A supposed to be peaceful Saturday night ruined John’s whole week, but he didn’t let it show. He kept himself composed around you, smiling so softly when you’d share a random fact about the things you’re holding or whatever comes in mind. He’s a master in the arts of keeping his expression controlled despite his emotions practically clawing their way out of his fucking lungs.
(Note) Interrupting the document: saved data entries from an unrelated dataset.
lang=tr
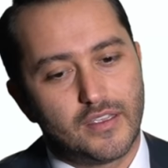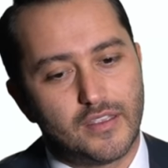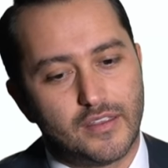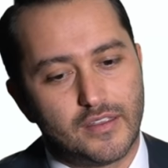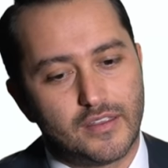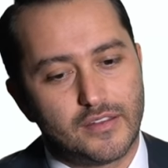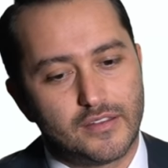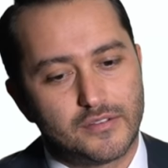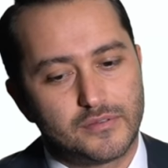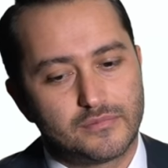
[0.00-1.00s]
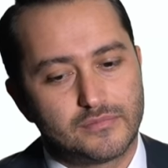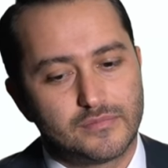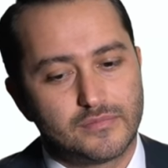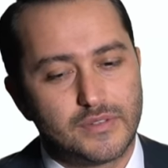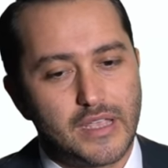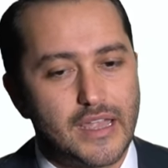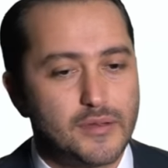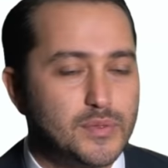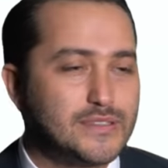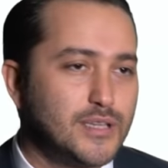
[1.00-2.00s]
Ee,
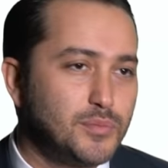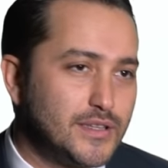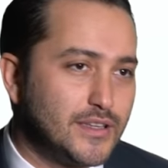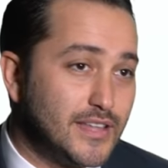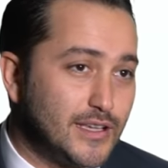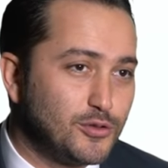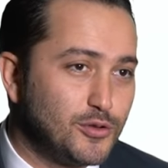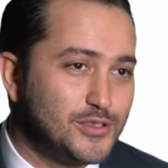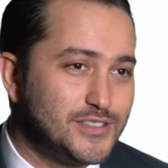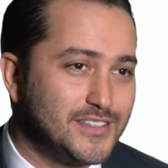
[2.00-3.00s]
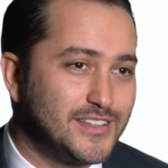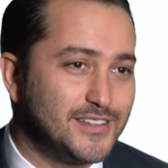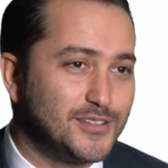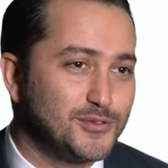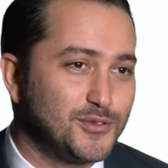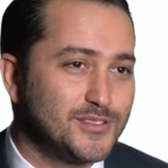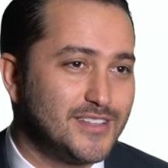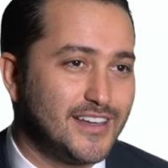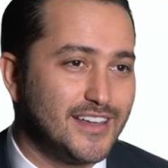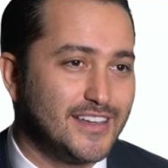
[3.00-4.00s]
yani biz tabii ki de teknoloji şirketiyiz. O
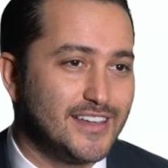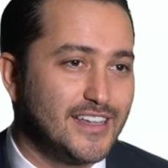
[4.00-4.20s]
yüzden hani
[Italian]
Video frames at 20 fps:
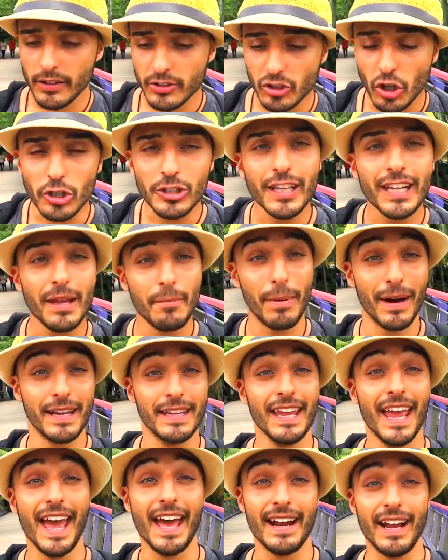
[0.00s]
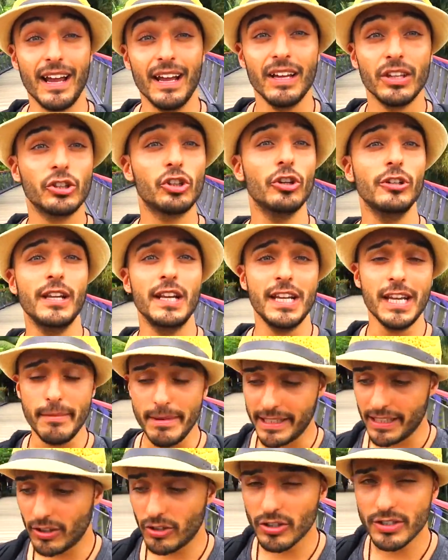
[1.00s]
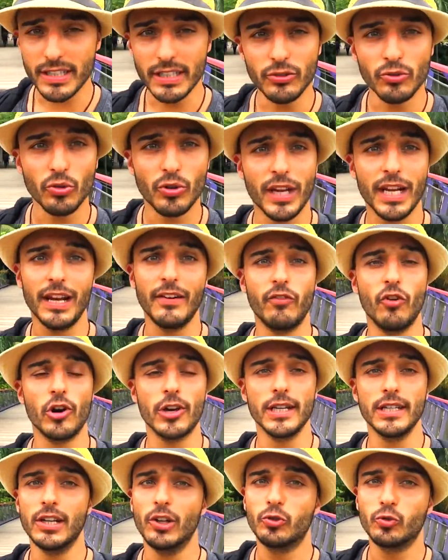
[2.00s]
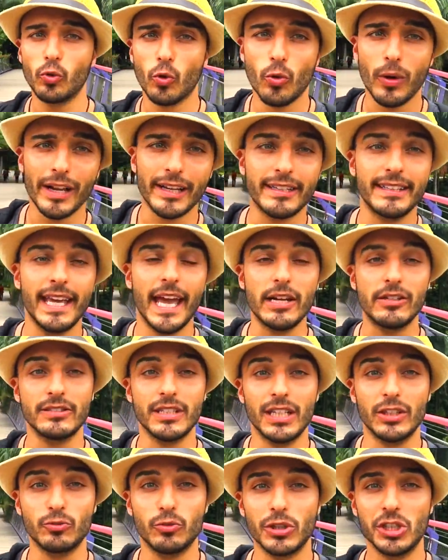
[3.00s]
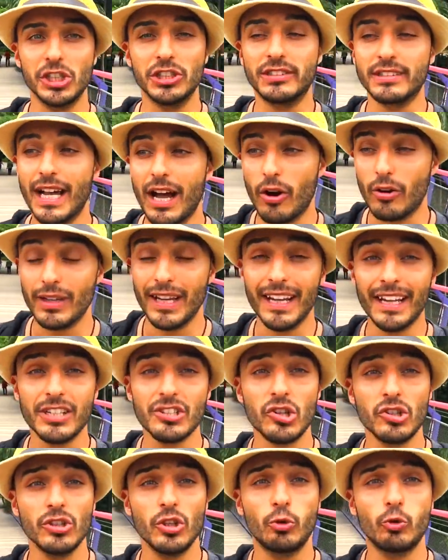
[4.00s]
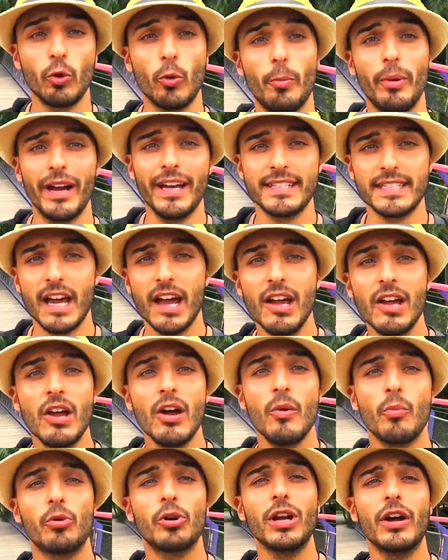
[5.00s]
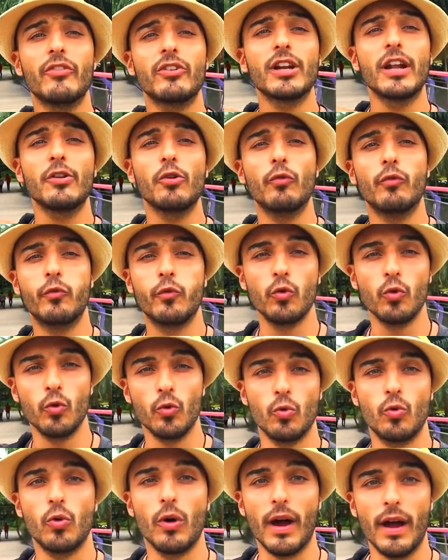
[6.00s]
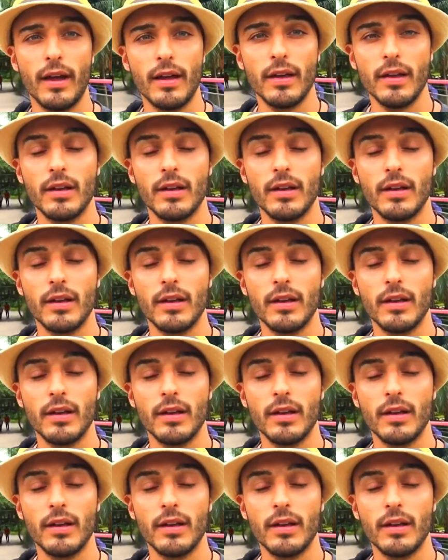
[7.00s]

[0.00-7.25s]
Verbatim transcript: Toglie le barriere, toglie i limiti, non sei tu che lavori nel tuo quartiere o nella tua città o neanche solo nel tuo paese, puoi lavorare ovunque,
Your head was on his lap as he brushed your hair with his long fingers softly. For a hand that’s killed too many people to count, it’s surprisingly merciful around you. A shitty horror movie was playing on the TV but your attention quickly diverted to somewhere else when you watched a rather familiar scene in the film.
“Oh, man, that sucks. I know how it feels, I used to get hit by my ex-boyfriend all the time.”
What the fuck, John thought. His fingers stopped their movements as he furrowed his eyebrows. You said it as a whisper too but he heard it. He heard it fucking clearly.
“What?”
“Huh?” You moved your head to look up to him. “You said something?”
“You did,” John pointed out. “About your ex-boyfriend. What did you say?”
“Ohhh,” you said in realization, but your tone was calm. Like it was the most fucking normal thing to say in a conversation. “Yeah, he was mean. He used to hit me every time I made a very small mistake, but he said sorry when we broke up.”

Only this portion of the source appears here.